Start of Block
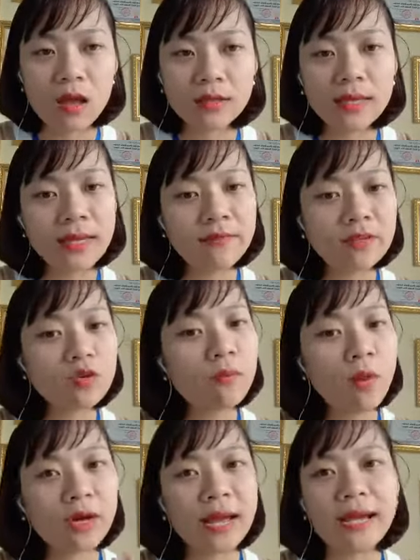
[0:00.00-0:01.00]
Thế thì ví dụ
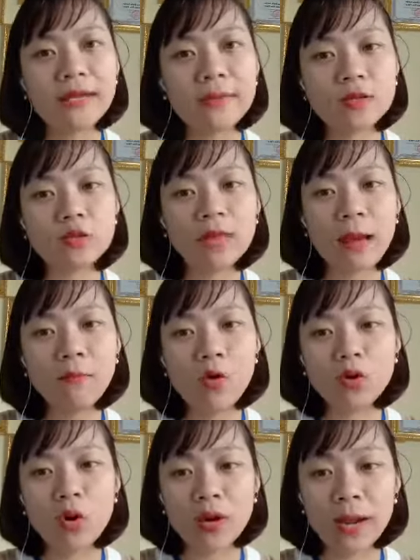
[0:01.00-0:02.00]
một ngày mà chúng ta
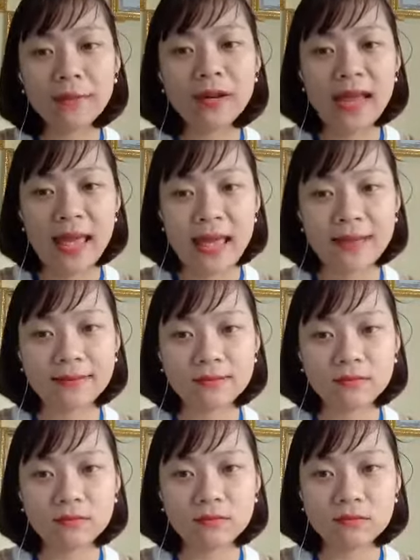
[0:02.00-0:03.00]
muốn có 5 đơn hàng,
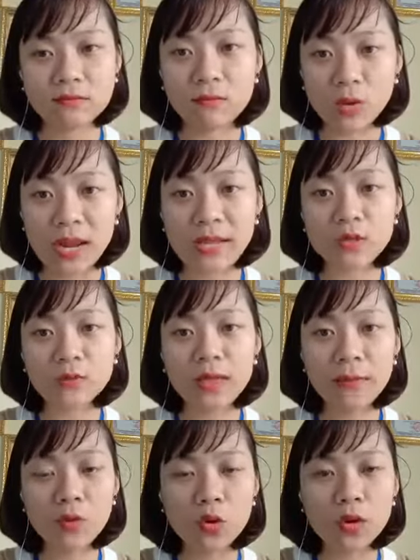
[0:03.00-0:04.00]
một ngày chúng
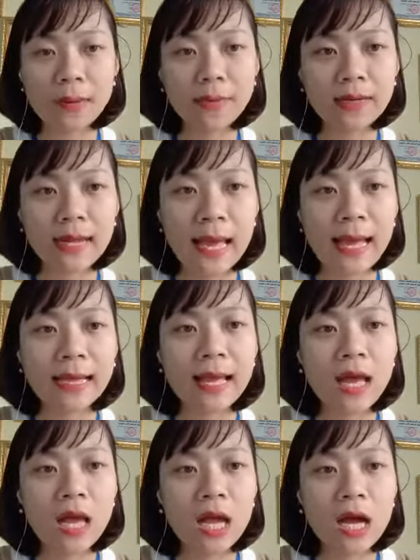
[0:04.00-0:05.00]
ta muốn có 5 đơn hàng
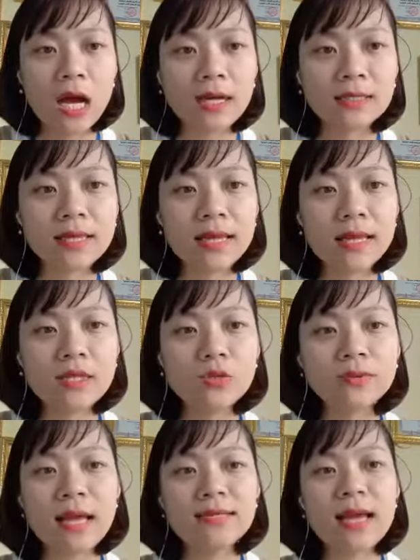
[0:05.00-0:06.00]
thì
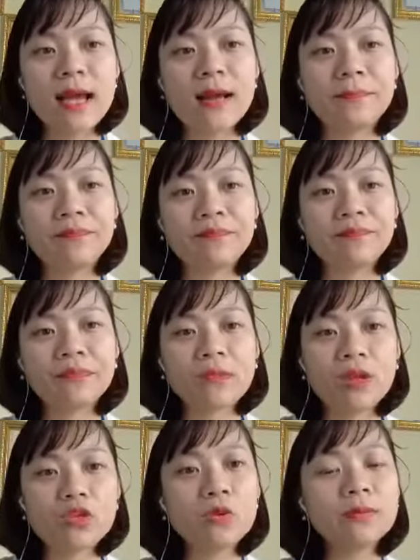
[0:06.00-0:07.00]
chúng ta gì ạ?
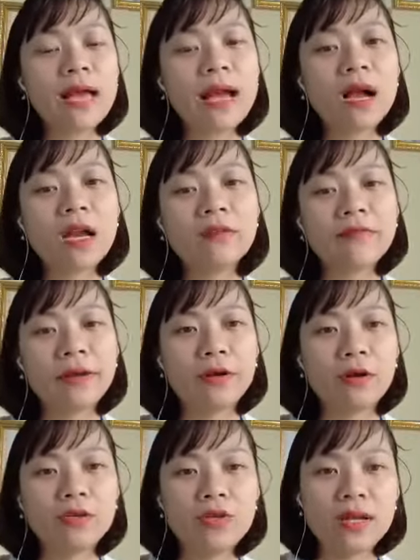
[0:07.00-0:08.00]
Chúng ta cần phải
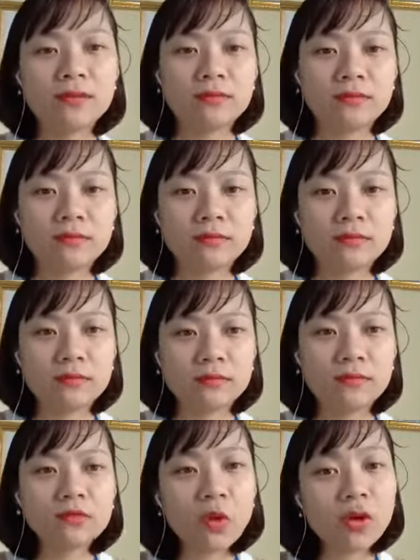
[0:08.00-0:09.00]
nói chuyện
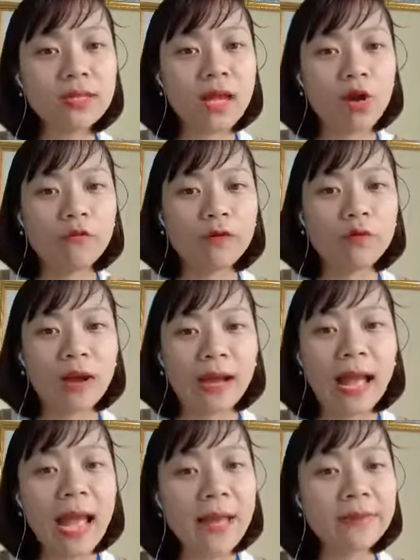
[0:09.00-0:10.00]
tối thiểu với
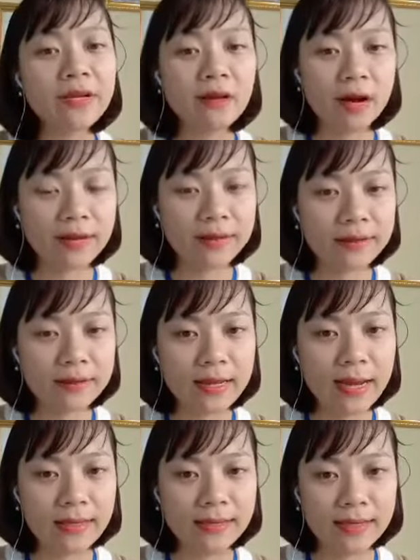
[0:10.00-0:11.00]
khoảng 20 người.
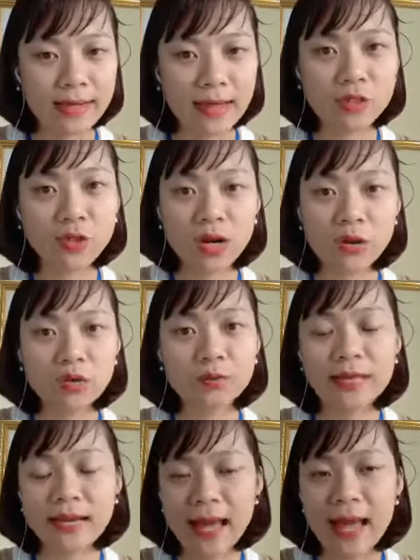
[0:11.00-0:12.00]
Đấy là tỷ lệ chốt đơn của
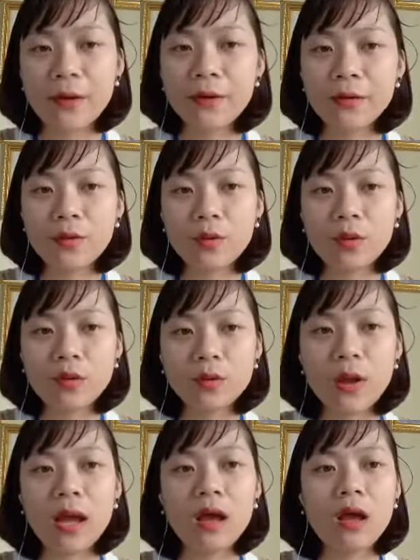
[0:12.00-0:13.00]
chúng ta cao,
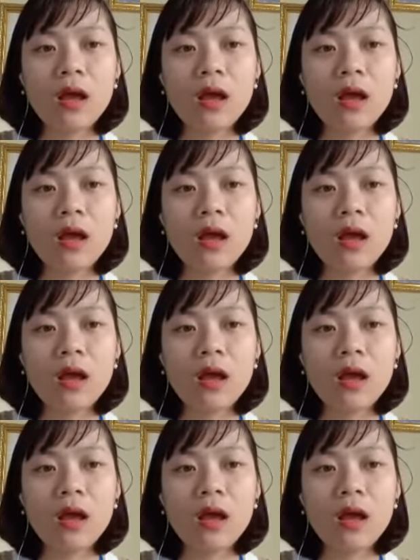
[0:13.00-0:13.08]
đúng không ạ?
End of Block
- [WORK INSTRUCTION]:
Your copy must match the records above exactly, apart from the pictures, which are excluded.

- [RESULT OF THIS TASK]:
[0:00.00-0:01.00]
Thế thì ví dụ
[0:01.00-0:02.00]
một ngày mà chúng ta
[0:02.00-0:03.00]
muốn có 5 đơn hàng,
[0:03.00-0:04.00]
một ngày chúng
[0:04.00-0:05.00]
ta muốn có 5 đơn hàng
[0:05.00-0:06.00]
thì
[0:06.00-0:07.00]
chúng ta gì ạ?
[0:07.00-0:08.00]
Chúng ta cần phải
[0:08.00-0:09.00]
nói chuyện
[0:09.00-0:10.00]
tối thiểu với
[0:10.00-0:11.00]
khoảng 20 người.
[0:11.00-0:12.00]
Đấy là tỷ lệ chốt đơn của
[0:12.00-0:13.00]
chúng ta cao,
[0:13.00-0:13.08]
đúng không ạ?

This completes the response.